A few months back, Rebel Dad had a great post about Dads being absent from many mainstream parenting magazines. Well, this week a new Canadian parenting site has popped onto my radar screen, Canadian Parents, and I’ve got a bit of a bone to pick with the site. Apparently, they have fallen into that familiar parent publication trap and believe that all parents are mothers.
Right off the top, one of their major subsections is tagged “Being a Mom”. Cool, but why no “Being a Dad”?
They have 6 (count ’em ) 6 Mom blogs, but not a single Dad blog. There’s a MomTalk podcast. No DadTalk. There are dozens of forums, many targeted at Moms but not a single Dad forum.
I think you get the idea.
What gives, folks? Why not just call yourself Canadian Mom?
The first annual Kids and Media conference Beyond Primetime kicks off today in New York. Sponsored by the excellent web resource CommonSenseMedia.org, I hope to see a lot of discussion floating around the media and the blogsphere about kids and the media as a result of this conference.
Unlike other events of this type, this one seems a tad different in that the discussion of kids and media use is framed by the context of media use being a public health issue, rather than a social or moral issue. That’s not to say that health is not a social or moral issue, but it’s refreshing to see the context of healthy kids being used to frame the issue of media consumption by kids.
It’s not hard to see the correlation between increased media consumption and health problems in kids.
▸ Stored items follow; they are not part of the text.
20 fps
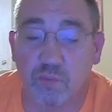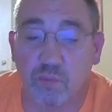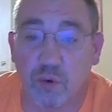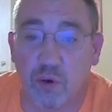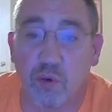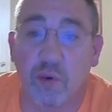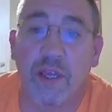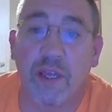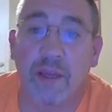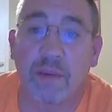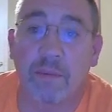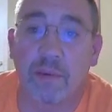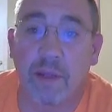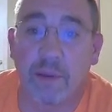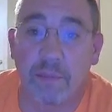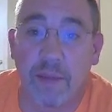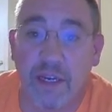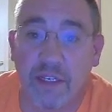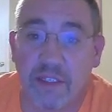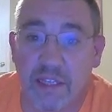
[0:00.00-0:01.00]
brewing, it, it
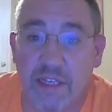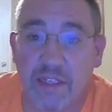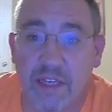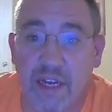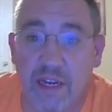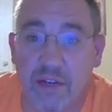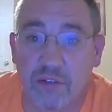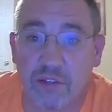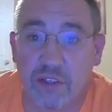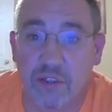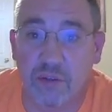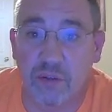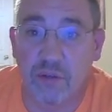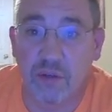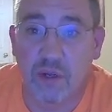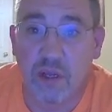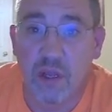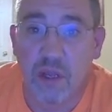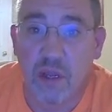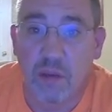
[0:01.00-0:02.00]
makes that sound too.
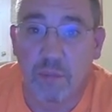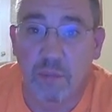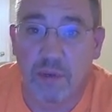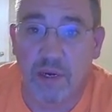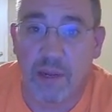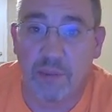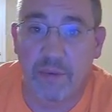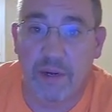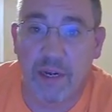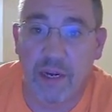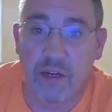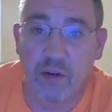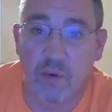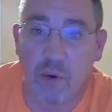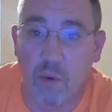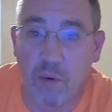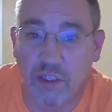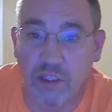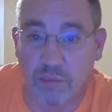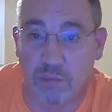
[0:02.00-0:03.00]
But I mean, I knew I
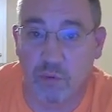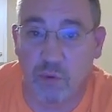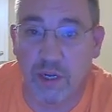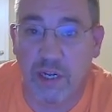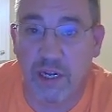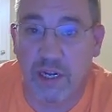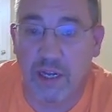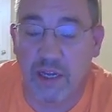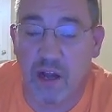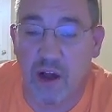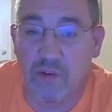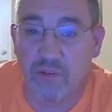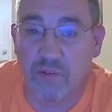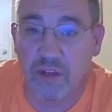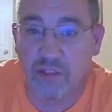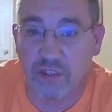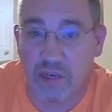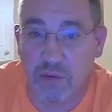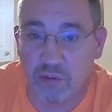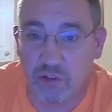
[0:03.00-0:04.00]
wasn't brewing any coffee
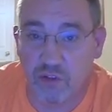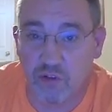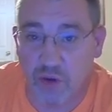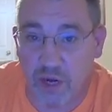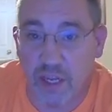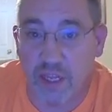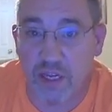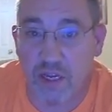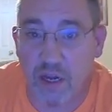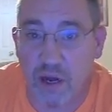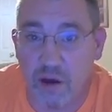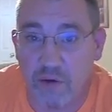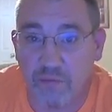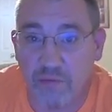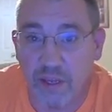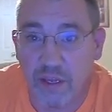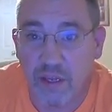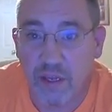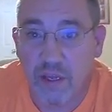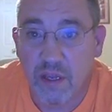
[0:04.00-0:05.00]
because I was drinking
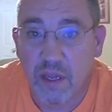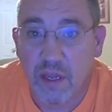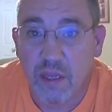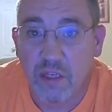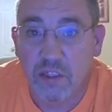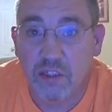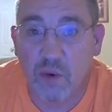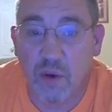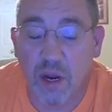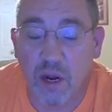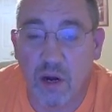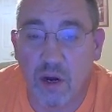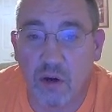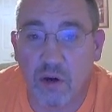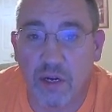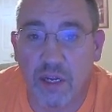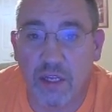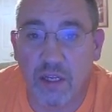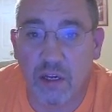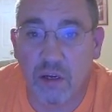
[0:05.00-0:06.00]
coffee. So I
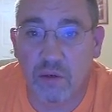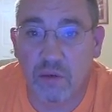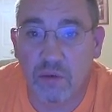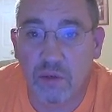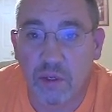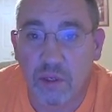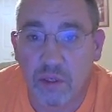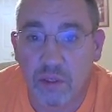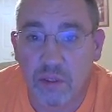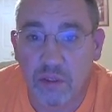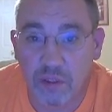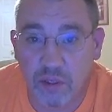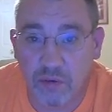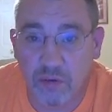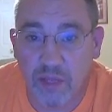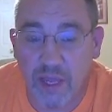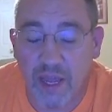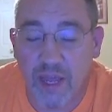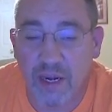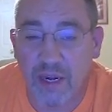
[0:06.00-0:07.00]
heard it go do
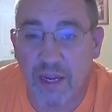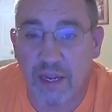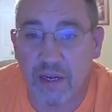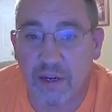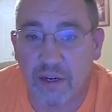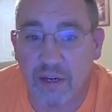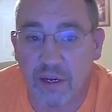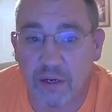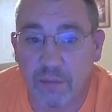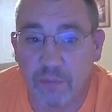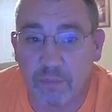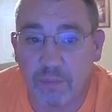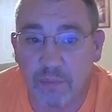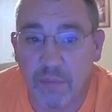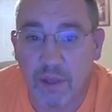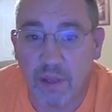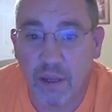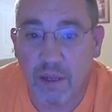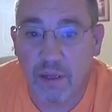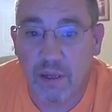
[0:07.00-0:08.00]
that, and um,
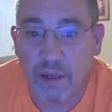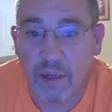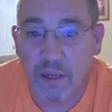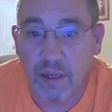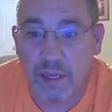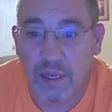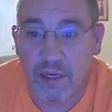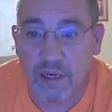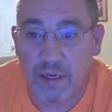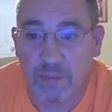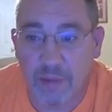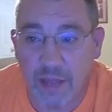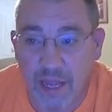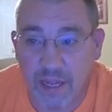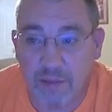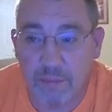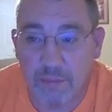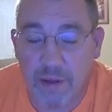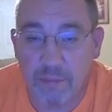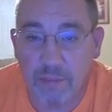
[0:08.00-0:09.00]
in the
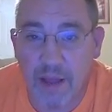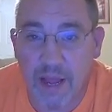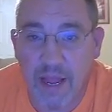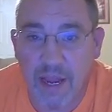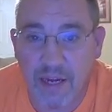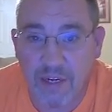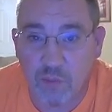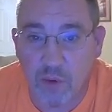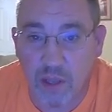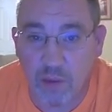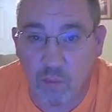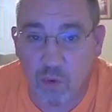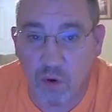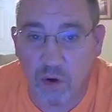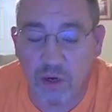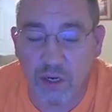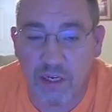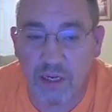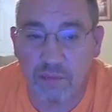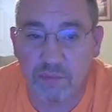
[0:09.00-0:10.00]
back of my mind while I'm
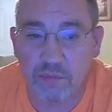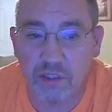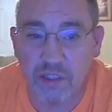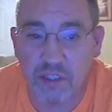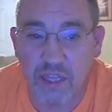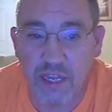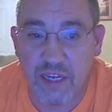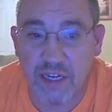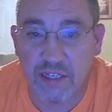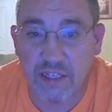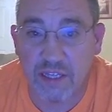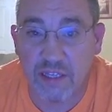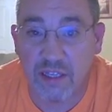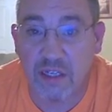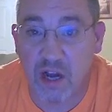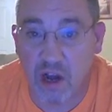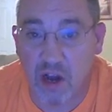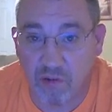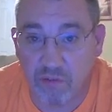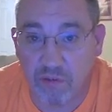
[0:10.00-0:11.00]
working, I'm just thinking that the
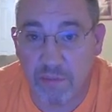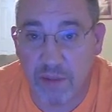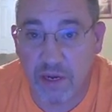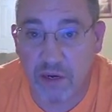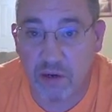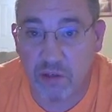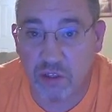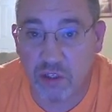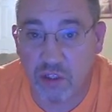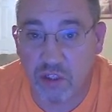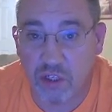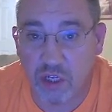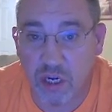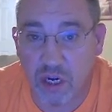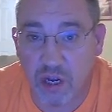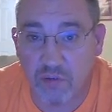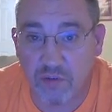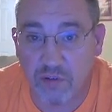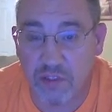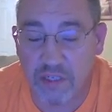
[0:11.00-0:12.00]
coffee maker just shut
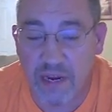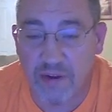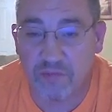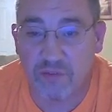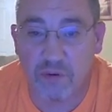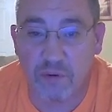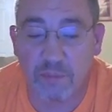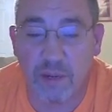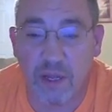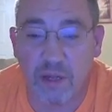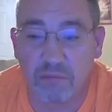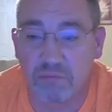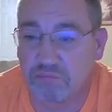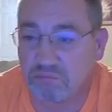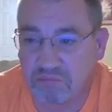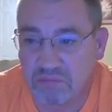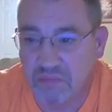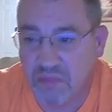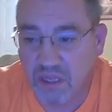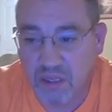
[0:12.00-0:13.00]
off because after about,
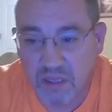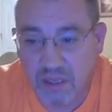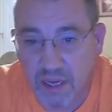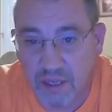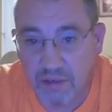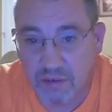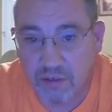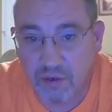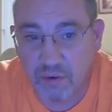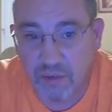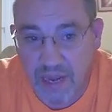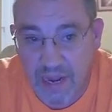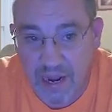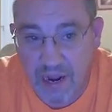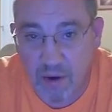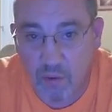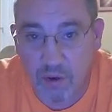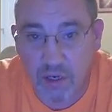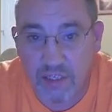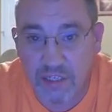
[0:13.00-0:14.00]
I don't know, an
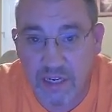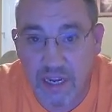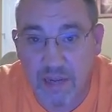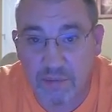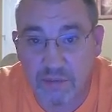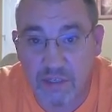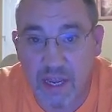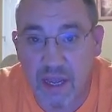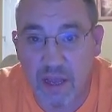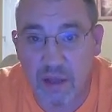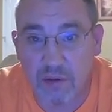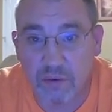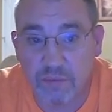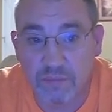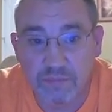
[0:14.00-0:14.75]
hour, it times out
In Canada, rates of childhood obesity have almost tripled over the past 20 years.
The correlation goes beyond speculation that there might be links between media consumption and health. There are direct links. Children who watch more than five hours of TV per day are four-and-a-half times more likely to become overweight than those who watch two hours or less, and kids who watch more than two hours of television a day are more likely to smoke and have high cholesterol.
Which is why conferences like this one are important.
The speaker list is an impressive who’s who list of academics, CEO’s and NGO’s covering all aspects of the media landscape. If you happen to live in New York, you might be interested in checking this conference out.
I’ve been away from the blogsphere for awhile and, in my absence, a great new Dad blog has started up. Actually, it’s more of a compendium of Dad blogs called The BlogFathers (what a fantastic name). A daily daddy blogging fix in one sweet spot. Nice work guys.
A peer-to-peer advice site for parents called Minti is up and running. Articles and advice are contributed by parents, giving the whole site a very nice community feeling, free of the spin (corporate, religious, ideological, political, what have you) of most parent advice sites. And users can rank the advice.